For simplicity, I'm assuming two dimensions, but really the only requirement is that your data is separable by a hyperplane.

So, let's make up some input data:

$positive = [(1, 1), (2, 2), (2, 0)]$

$negative = [(0, 0), (1, 0), (0, 1)]$

Let's say that we want to train a support vector machine on these input classes and then determine the weight vector of the optimal decision hyperplane ("optimal decision hyperplane" is SVM-speak for "the line that separates the two input classes with the biggest distance between them" - this will become clear in a minute). The weight vector is simply a vector perpendicular to the optimal decision hyperplane.

Let's plot our points.

Are they linearly separable? (Yes, they are). Let's draw the positive and negative canonical hyperplanes, and then fit our optimal decision hyperplane.

Notice that the red line (the optimal decision hyperplane) maximises the perpendicular distance between the positive and negative classes.

So, what's our weight vector? On this example, it's actually pretty straightforward to determine by inspection (we're simply looking for the normal vector to the optimal decision hyperplane), but that's no fun. However, it's good to know what result we're after - so to give you an intuition, I've gone ahead and plotted it.

We're looking for the vector that passes through (0, 0) and (1, 1). So now we know what we're looking for, let's go ahead and figure it out.

We know that the equation of a line in an SVM follows these constraints;

$w_1 x + w_2 y + w_3 = 0$

Our weight vector is composed of w1 and w2. If we examine our positive and negative canonical hyperplanes, we can see that there are two points that lie on each. These are the basis for our support vectors - the vectors that allow the SVM classifier to decide on the optimal decision hyperplane.

$supportVectors_{positive} = [(1, 1), (2, 0)]$

$supportVectors_{negative} = [(1, 0), (0, 1)]$

So, we can plug these points into our line equation, and solve linearly for w1, w2, and w3. Note that the positive examples are denoted with a sum of 1, and the negative examples are denoted with a sum of -1. This is just SVM convention (it's arbitrary but it works).

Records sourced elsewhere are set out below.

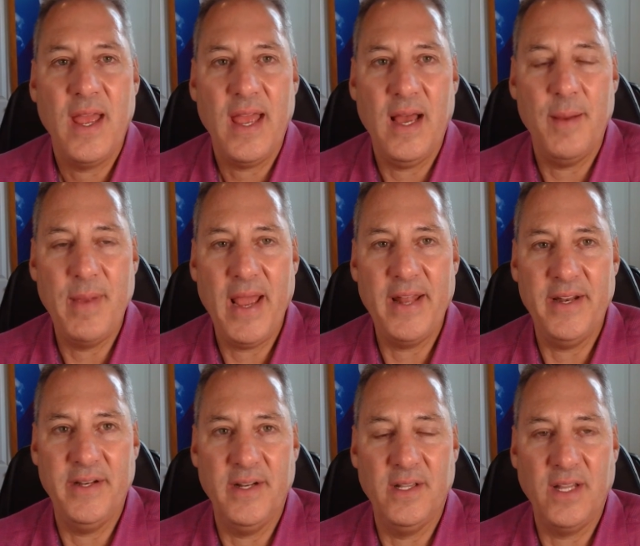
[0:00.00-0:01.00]
had
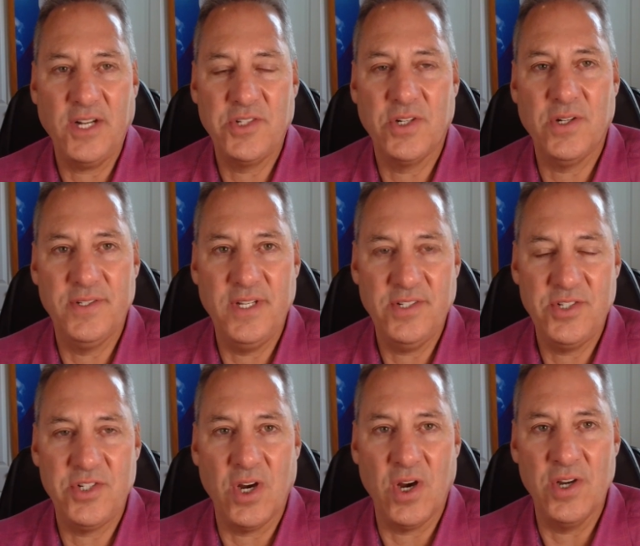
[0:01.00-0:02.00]
an electrical
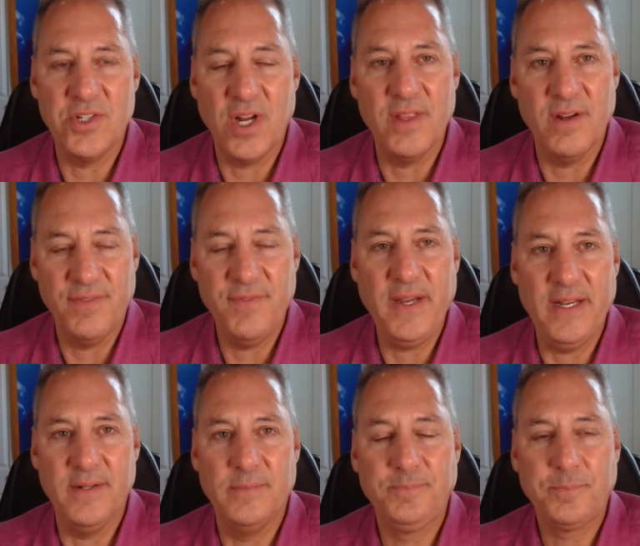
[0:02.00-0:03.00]
discharge on their
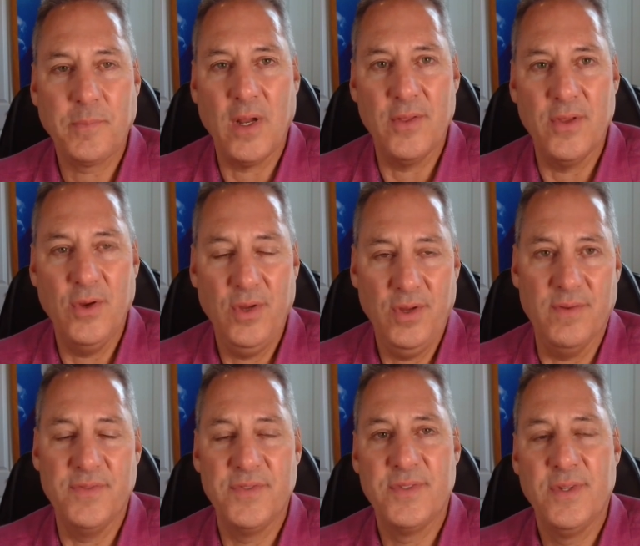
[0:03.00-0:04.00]
feet, on their
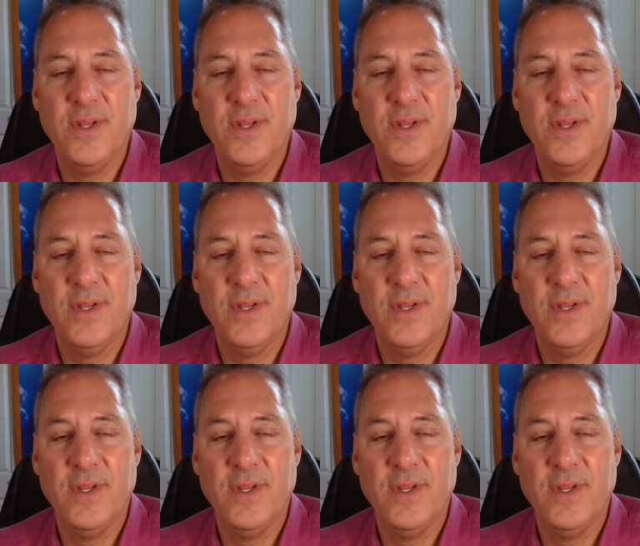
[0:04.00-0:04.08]
hooves.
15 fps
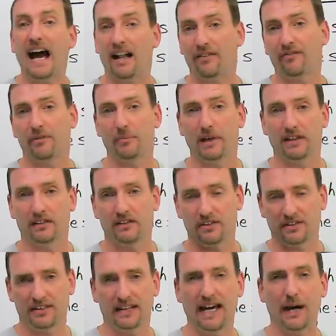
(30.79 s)
alphabet
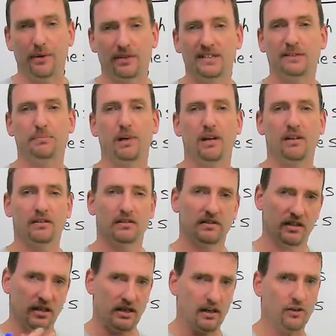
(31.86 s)
to see how it's spelled
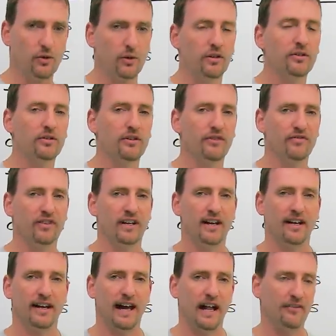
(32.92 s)
according to the
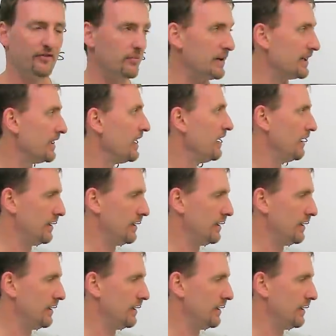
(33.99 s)
phonetic alphabet.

$pos_{1} = 1w_{1} + 1w_{2} + w_{3} = 1$

$pos_{2} = 0w_{1} + 2w_{2} + w_{3} = 1$

$neg_{1} = 1w_{1} + 0w_{2} + w_{3} = -1$

$neg_{2} = 0w_{1} + 1w_{2} + w_{3} = -1$

We can try to solve this by subtracting neg1 from pos1. The w3 and w1 terms cancel out leaving us with...

$pos_{1} - neg_{1} \implies w_{2} = 2$

We can now substitute the value for w2 into neg2...

$2 + w_{3} = -1 \implies w_{3} = -3$

We can now substitute the values for w2 and w3 into pos1...

$w_{1} + 2 - 3 = 1 \implies w_{1} - 1 = 1 \implies w_{1} = 2$

This gives us our new line equation - which can be simplified down to...

$2x + 2y - 3 = 0 \implies x + y + \frac{3}{2} = 0$

This implies that our vector passes through (0, 0) and (1, 1), because the coefficients of x and y (the weight vector components) are 1. Note that you don't need to divide the line equation by 2, as above. Using (1, 1) or (2, 2) for the weight vector components are both perfectly sensible answers because the weight vector is normal to the optimal decision hyperplane - that is, it simply encodes a direction.

So we now have the components of our SVM weight vector. The SVM weight vector is comprised of w1 and w2, so....

$w = \begin{bmatrix} w_{1} \\\\ w_{2} \\\\ \end{bmatrix} \implies \begin{bmatrix} 1 \\\\ 1 \\\\ \end{bmatrix}$

And you're done. Does this fit with what we predicted earlier? (Yes, it does).